### Exercise goal
After finding "[00:00:05.00 to 00:00:06.00]" in the material below, output its line and every line after it through the last, exactly, but not the pictures.

### Supplied material

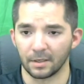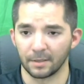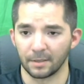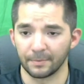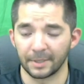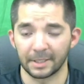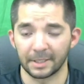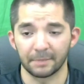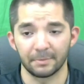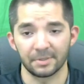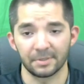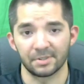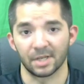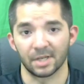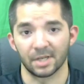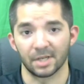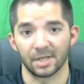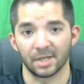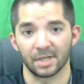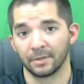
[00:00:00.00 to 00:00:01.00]
They can be
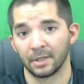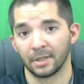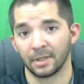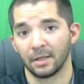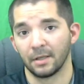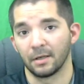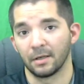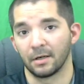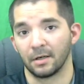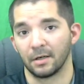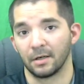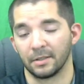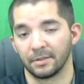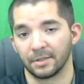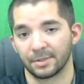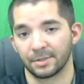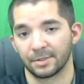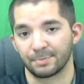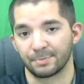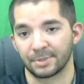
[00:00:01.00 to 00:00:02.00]
separate. In
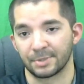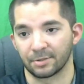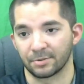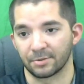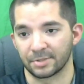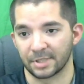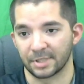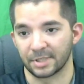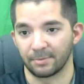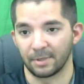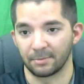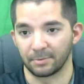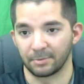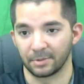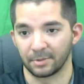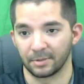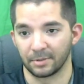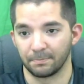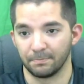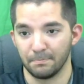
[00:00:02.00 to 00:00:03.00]
this particular example, I'm
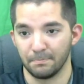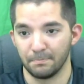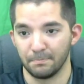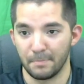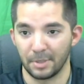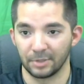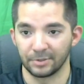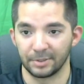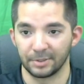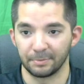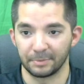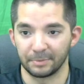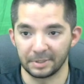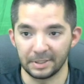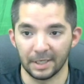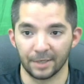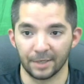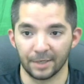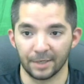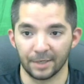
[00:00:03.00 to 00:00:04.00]
going to meld them
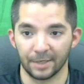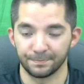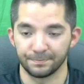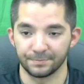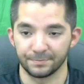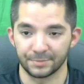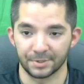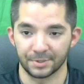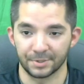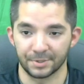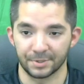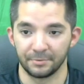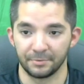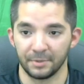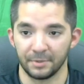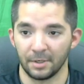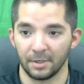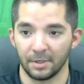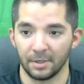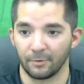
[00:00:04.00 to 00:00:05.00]
together. So
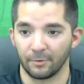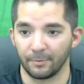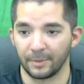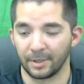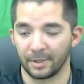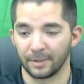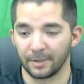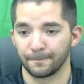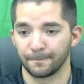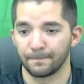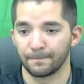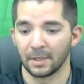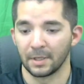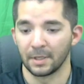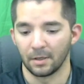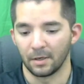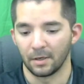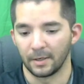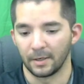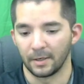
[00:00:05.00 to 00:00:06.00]
from there,
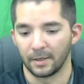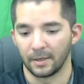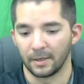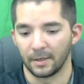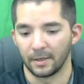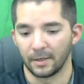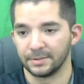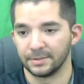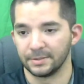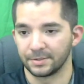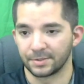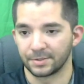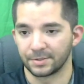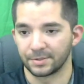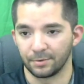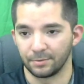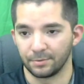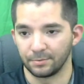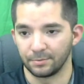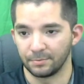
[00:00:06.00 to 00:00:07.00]

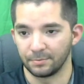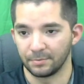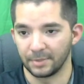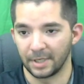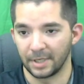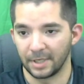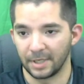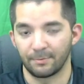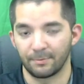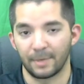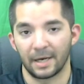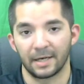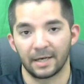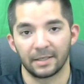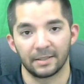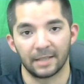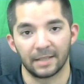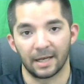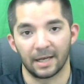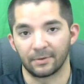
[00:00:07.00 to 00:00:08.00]
so
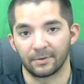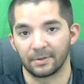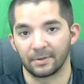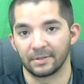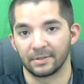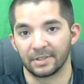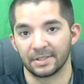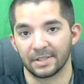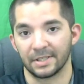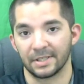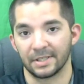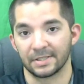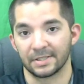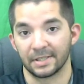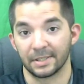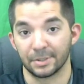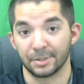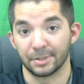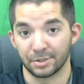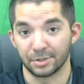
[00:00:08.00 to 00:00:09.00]
everybody out there that is an
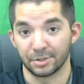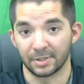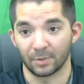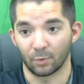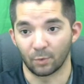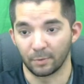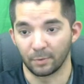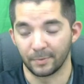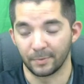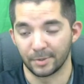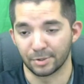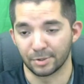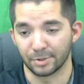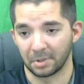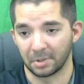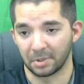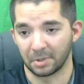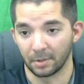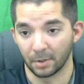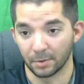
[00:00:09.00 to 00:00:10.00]
engineer or
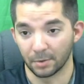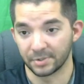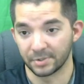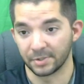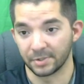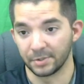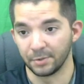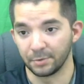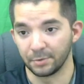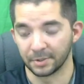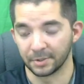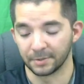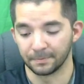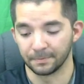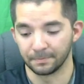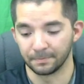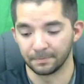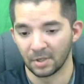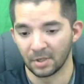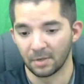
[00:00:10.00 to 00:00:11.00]
administrator knows that you
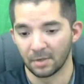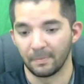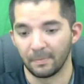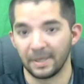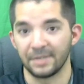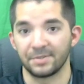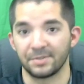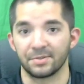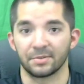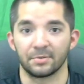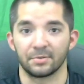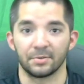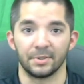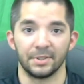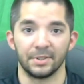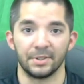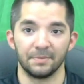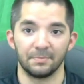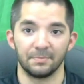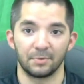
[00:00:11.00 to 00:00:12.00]
can
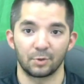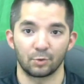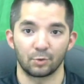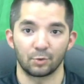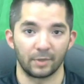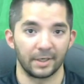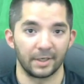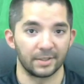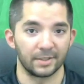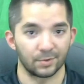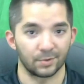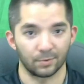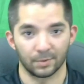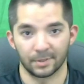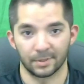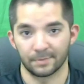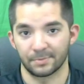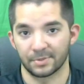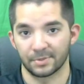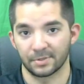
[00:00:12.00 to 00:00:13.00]
basically create
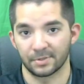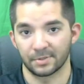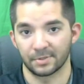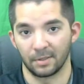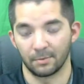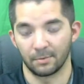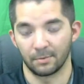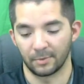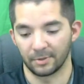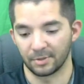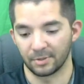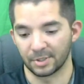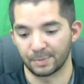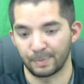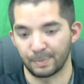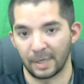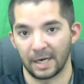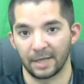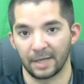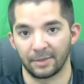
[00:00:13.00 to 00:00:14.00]
scripts, whether it's
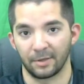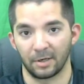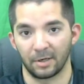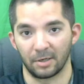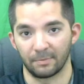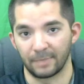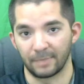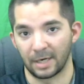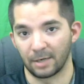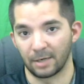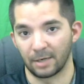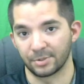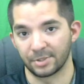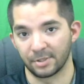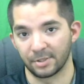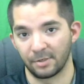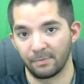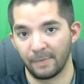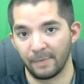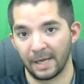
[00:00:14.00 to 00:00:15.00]
Python,
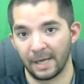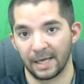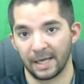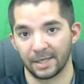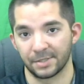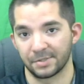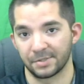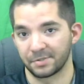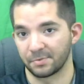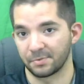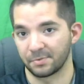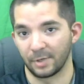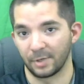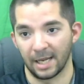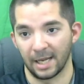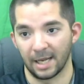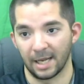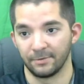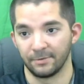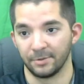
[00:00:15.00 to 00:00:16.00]
PowerShell, Bash, what
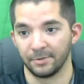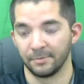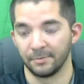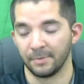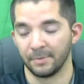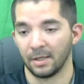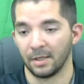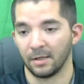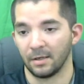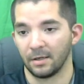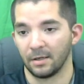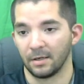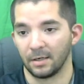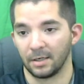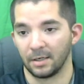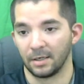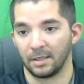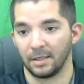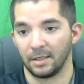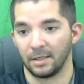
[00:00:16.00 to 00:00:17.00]
have you.
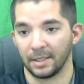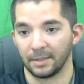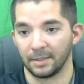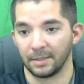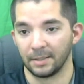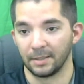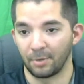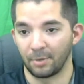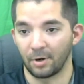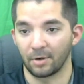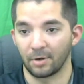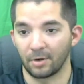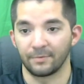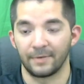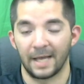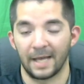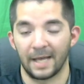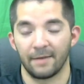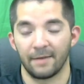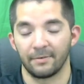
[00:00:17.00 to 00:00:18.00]
And part of
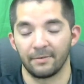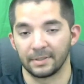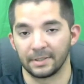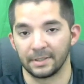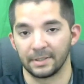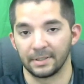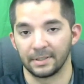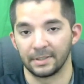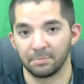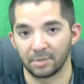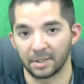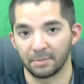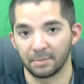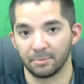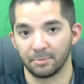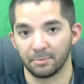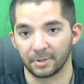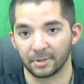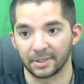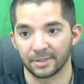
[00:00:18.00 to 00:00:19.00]
having the
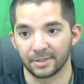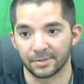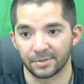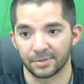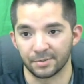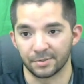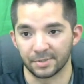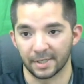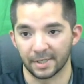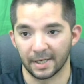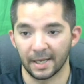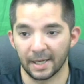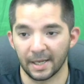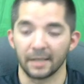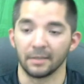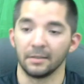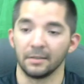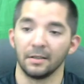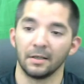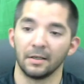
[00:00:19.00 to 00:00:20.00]
playbook is to say, hey,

### Answer to this problem
[00:00:05.00 to 00:00:06.00]
from there,
[00:00:06.00 to 00:00:07.00]

[00:00:07.00 to 00:00:08.00]
so
[00:00:08.00 to 00:00:09.00]
everybody out there that is an
[00:00:09.00 to 00:00:10.00]
engineer or
[00:00:10.00 to 00:00:11.00]
administrator knows that you
[00:00:11.00 to 00:00:12.00]
can
[00:00:12.00 to 00:00:13.00]
basically create
[00:00:13.00 to 00:00:14.00]
scripts, whether it's
[00:00:14.00 to 00:00:15.00]
Python,
[00:00:15.00 to 00:00:16.00]
PowerShell, Bash, what
[00:00:16.00 to 00:00:17.00]
have you.
[00:00:17.00 to 00:00:18.00]
And part of
[00:00:18.00 to 00:00:19.00]
having the
[00:00:19.00 to 00:00:20.00]
playbook is to say, hey,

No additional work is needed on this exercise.